Investment in London commercial property falls again
15 Jan, 2009, London
Investment in Central London commercial property fell 65% in 2008 to £6.8 billion down from 2007’s record figure of £19.4 billion.
According to global real estate adviser Cushman & Wakefield’s latest figures, £3.4 billion was invested over the year into the important West End market which includes Mayfair and Victoria. This was a fall of 41% on 2007’s total of £5.8 billion. In the last quarter private investors with equity dominated activity investing £67.8 million.
In the City & Docklands market, investment fell markedly more. 2008’s year end total was £3.4 billion down a steep 75% from 2007’s total of £13.6 billion.
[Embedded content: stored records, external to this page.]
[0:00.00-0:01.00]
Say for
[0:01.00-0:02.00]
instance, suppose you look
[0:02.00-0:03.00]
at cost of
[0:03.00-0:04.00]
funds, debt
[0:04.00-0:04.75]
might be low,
Clive Bull, head of Central London investment, Cushman & Wakefield, said: “The final quarter of the year has seen a total of £209 million transactions completed in London’s West End – a market which has traditionally shown most resilience to swings in the market. This figure compares with £690 million for the previous quarter and £1.325 billion for the same quarter in 2007. These figures are significant and clearly reflect a continuing slow down in investment activity in a quarter which traditionally is characterised by a significant amount of end of year activity. The deals that have been completed include the purchase of 1 Old Bond Street, reflecting a yield of approximately 3.55% and 160 Piccadilly at a yield of approximately 4%. The majority of the transactions have been carried out by private investors using a high proportion of equity given the continuing lack of debt available.
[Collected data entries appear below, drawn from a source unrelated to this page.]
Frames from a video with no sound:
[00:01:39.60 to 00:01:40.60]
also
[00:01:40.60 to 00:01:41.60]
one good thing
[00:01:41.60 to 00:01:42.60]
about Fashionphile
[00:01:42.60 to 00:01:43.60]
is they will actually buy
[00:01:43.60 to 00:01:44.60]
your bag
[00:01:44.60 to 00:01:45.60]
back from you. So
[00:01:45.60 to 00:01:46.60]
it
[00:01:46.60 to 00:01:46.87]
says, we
“Toward the end of the quarter we saw signs of opportunity funds from both the UK and overseas taking a much closer look at the West End market as yields continue to move out. Currently there are a number of high profile buildings in the West End under offer although not, as yet, exchanged or completed."
Bill Tyser, head of City investment, Cushman & Wakefield, said: “Investment into the City and Docklands market of around £3.4 billion reflects something in the order of 25% of the turnover achieved in the year ending 2007 and more akin to the level of turnover achieved at the beginning of this decade. Of this turnover, around one quarter has been transacted by German funds, who, for the time being, have largely drawn back from the market since September. Investment in the last quarter of the year of £502 million was similar to the third quarter’s total of £554 million although JP Morgan’s £237 million acquisition of Riverside South in Canary Wharf for its own occupation somewhat flatters the Q4 total.
“The positive news is that despite the lack of available credit from banks, yields, especially for short-dated income stream stock, have reacted sharply in Q4. There are a number of properties in this category where yields approaching 10% can be considered and clearly the yield premium to gilts and equities combined with low returns on cash, could produce a more buoyant and active 2009 than we have experienced during 2008, so long as the stock is available and the risk for further rent reductions are accounted for.”